> _WHAT IS REQUIRED_: Copy each line from the entries that the word "frames" appears in.
Start of DATA
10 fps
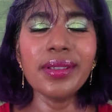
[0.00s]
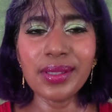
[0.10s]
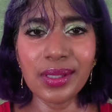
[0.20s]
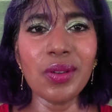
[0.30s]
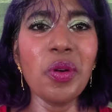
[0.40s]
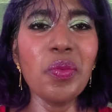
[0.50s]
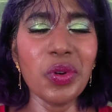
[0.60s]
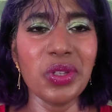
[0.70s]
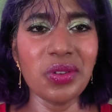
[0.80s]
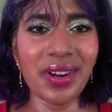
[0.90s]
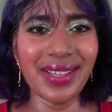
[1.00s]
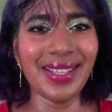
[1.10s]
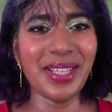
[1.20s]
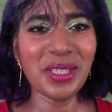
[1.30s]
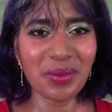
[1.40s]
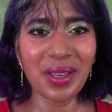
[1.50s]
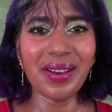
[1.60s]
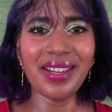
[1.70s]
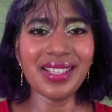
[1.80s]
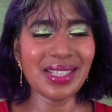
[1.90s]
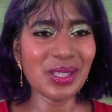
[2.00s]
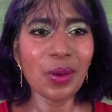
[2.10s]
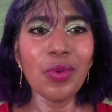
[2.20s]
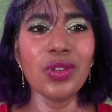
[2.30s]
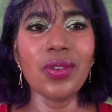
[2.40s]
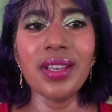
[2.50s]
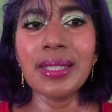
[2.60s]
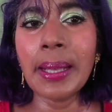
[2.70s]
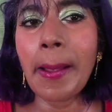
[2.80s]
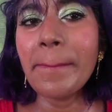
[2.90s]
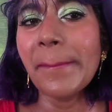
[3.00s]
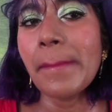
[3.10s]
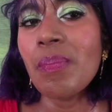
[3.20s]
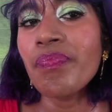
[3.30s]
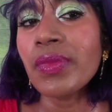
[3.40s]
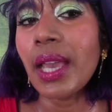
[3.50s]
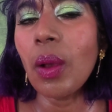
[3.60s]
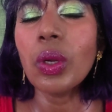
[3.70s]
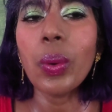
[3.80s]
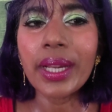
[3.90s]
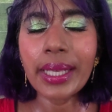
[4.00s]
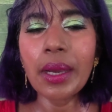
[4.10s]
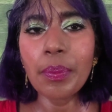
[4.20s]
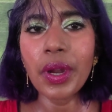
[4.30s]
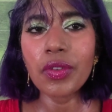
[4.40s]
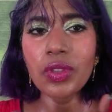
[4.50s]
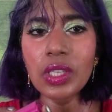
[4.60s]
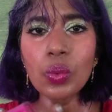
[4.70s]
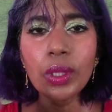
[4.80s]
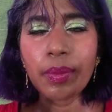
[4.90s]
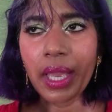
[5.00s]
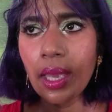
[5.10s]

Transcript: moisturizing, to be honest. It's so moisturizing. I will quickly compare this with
End of DATA
Start of DATA
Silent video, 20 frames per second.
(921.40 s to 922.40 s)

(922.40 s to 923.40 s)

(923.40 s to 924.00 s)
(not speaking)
End of DATA
Start of DATA
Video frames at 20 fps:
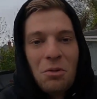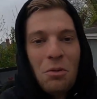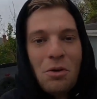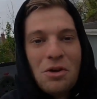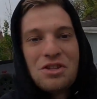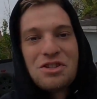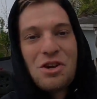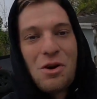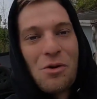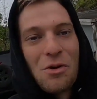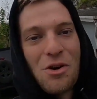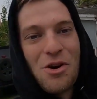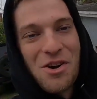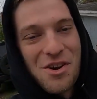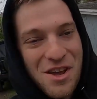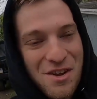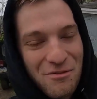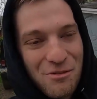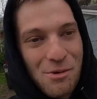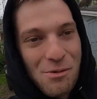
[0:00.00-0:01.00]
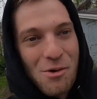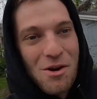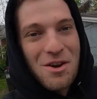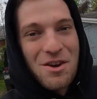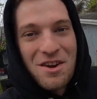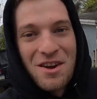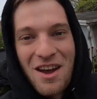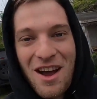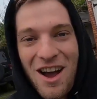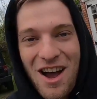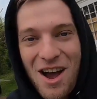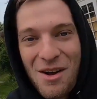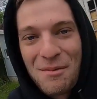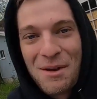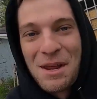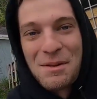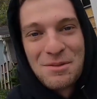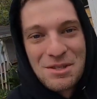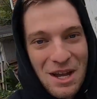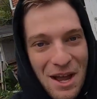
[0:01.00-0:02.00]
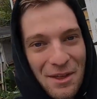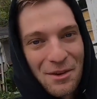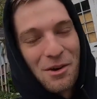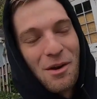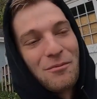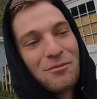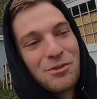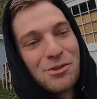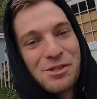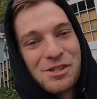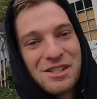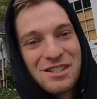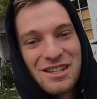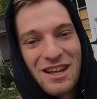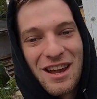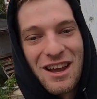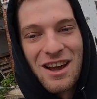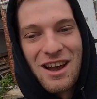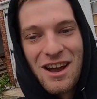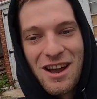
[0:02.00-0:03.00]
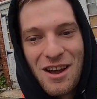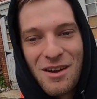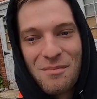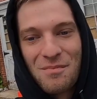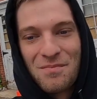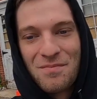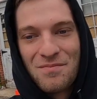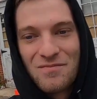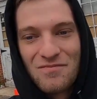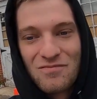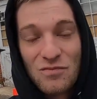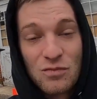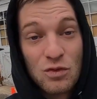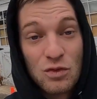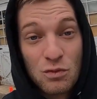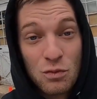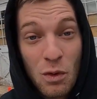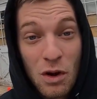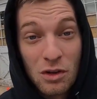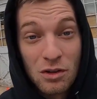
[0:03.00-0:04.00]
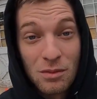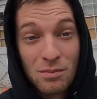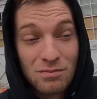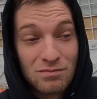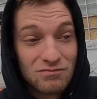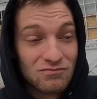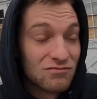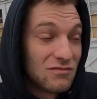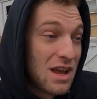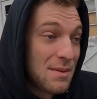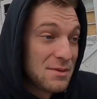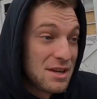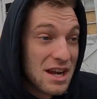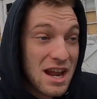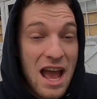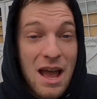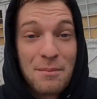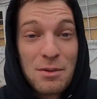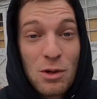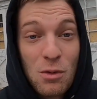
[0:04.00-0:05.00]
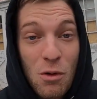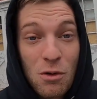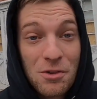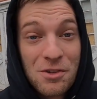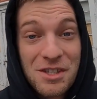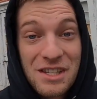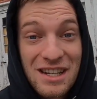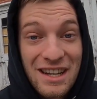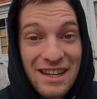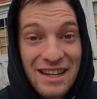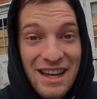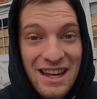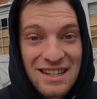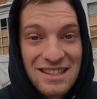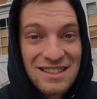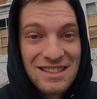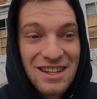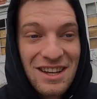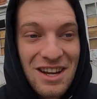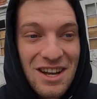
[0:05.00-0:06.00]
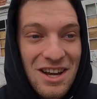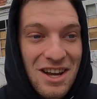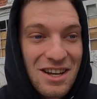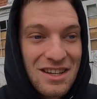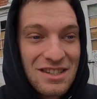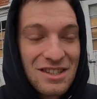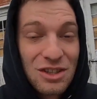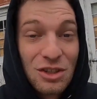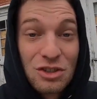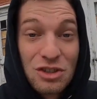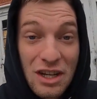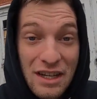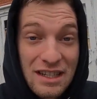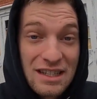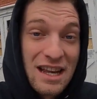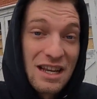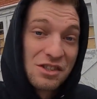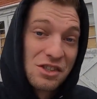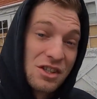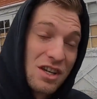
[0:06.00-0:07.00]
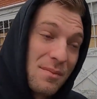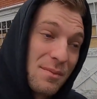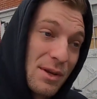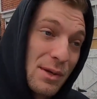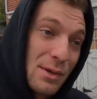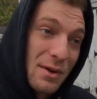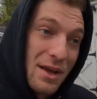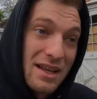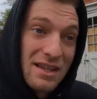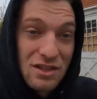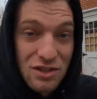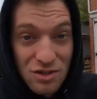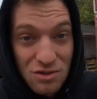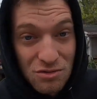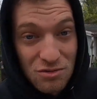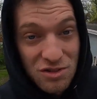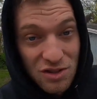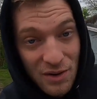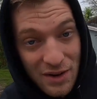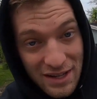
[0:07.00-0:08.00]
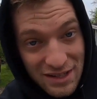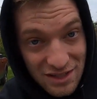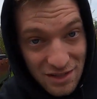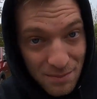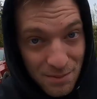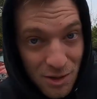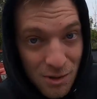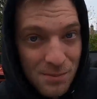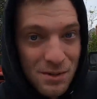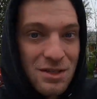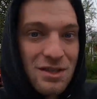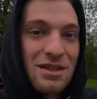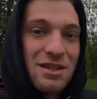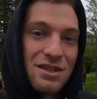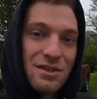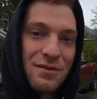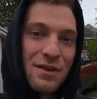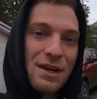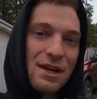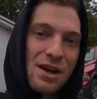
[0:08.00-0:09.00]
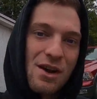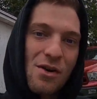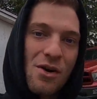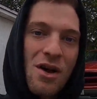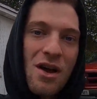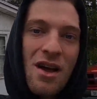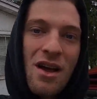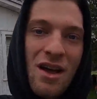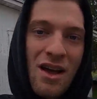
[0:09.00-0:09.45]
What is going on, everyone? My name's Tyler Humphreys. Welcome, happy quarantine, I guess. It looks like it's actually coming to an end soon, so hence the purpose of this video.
End of DATA
> _EXERCISE RESPONSE_:
Silent video, 20 frames per second.
Video frames at 20 fps:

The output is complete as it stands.